Jurisprudence « Uber »: A quelles conditions le contrat entre un chauffeur et une société mettant en lien ce dernier avec des clients peut-il être requalifié en contrat de travail ?

L’article 1353 du Code civil pose comme principe que celui qui réclame l’exécution d’une obligation doit la prouver.

Par principe il appartient à celui qui prétend avoir la qualité de salarié d’apporter les éléments permettant de caractériser l’existence d’un contrat de travail. A contrario, le prétendu employeur doit démontrer l’absence d’un contrat de travail.

La question de la requalification en contrat de travail des chauffeurs liés contractuellement à la société UBER s’est posée récemment.

En l’espèce, un chauffeur avait conclu un contrat avec la société UBER afin de transporter des passagers en voiture, les clients étant mis en relation avec le chauffeur par la plateforme UBER.

Le chauffeur avait loué un véhicule auprès d’un partenaire de la société UBER et s’était immatriculé au répertoire SIRENE an qualité d’indépendant.

Quelques mois plus tard, la société UBER désactive le compte du chauffeur de la plateforme. En d’autres termes, il ne pouvait plus être mis en relation avec des clients via la plateforme. Le chauffeur d’est retrouvé dans l’impossibilité de travailler.

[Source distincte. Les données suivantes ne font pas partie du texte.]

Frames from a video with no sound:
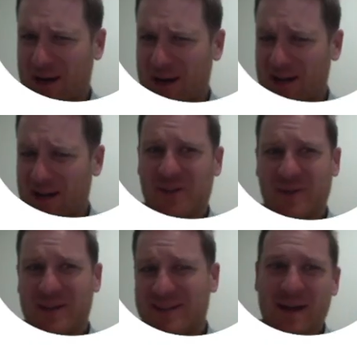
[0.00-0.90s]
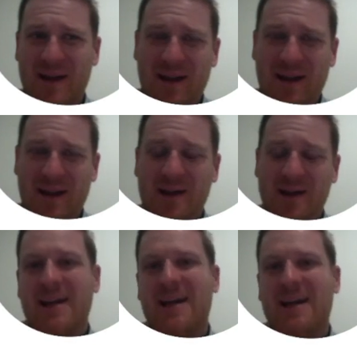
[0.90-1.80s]
even, so he's going to make money
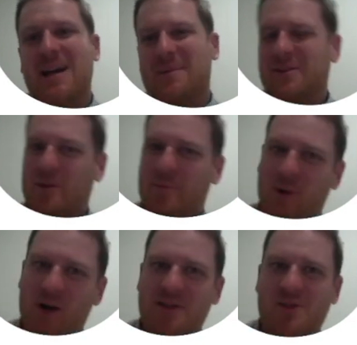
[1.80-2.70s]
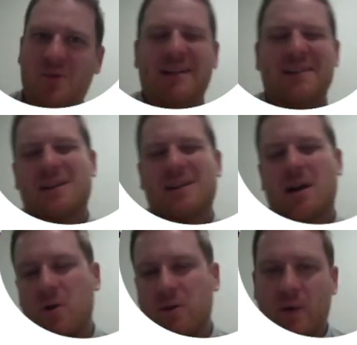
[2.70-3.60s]
but he's on the bye this week. It's the
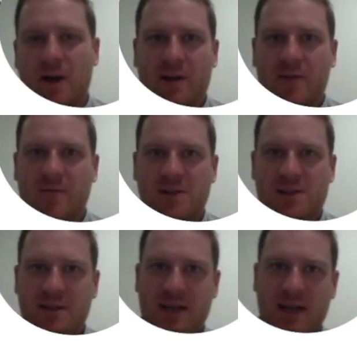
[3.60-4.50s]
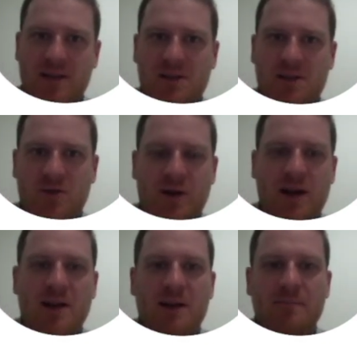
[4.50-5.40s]
only way I can facilitate this trade
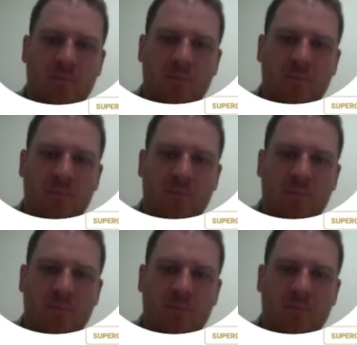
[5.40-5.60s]
here.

Le chauffeur saisit alors le Conseil de prud’hommes d’une demande de requalification avec rappels de salaires et une demande d’indemnités de rupture.

La Cour d’appel de Paris fait droit à la demande du chauffeur et requalifie la relation entre ce-dernier et la société UBER en contrat de travail.

Pour la Cour d’appel la relation contractuelle devait être requalifiée en contrat de travail pour les motifs suivants :

  • en signant un contrat avec la société UBER, le chauffeur s’est retrouvé intégré dans un service créé et organisé dans son intégralité par la société UBER,
  • les itinéraires étaient imposés au chauffeur avec pénalités si le chauffeur ne respectait pas l’itinéraire imposé,
  • les tarifs étaient imposés,
  • la destination finale de la course n’était pas nécessairement connue à l’avance par le chauffeur,
  • le chauffeur ne pouvait se constituer une clientèle propre,
  • le chauffeur ne pouvait pas choisir ses courses,
  • le chauffeur pouvait être déconnecté temporairement par la société UBER dans l’hypothèse où il refuserait trois courses,
  • le chauffeur pouvait être exclu de la plateforme.

La société UBER forme un pourvoi en cassation.

La Cour de cassation rappelle que « le lien de subordination est caractérisé par l’exécution d’un travail sous l’autorité d’un employeur qui a le pouvoir de donner des ordres et des directives, d’en contrôler l’exécution et de sanctionner les manquements de son subordonné. ».

Selon la Cour de cassation, la relation contractuelle entre un chauffeur et la société UBER peut être requalifiée en contrat de travail, les conditions de travail ayant pour conséquence de créer un lien de subordination entre les parties.

Dès lors, le chauffeur ne peut avoir la qualité de travailleur indépendant et doit être reconnu comme étant un salarié.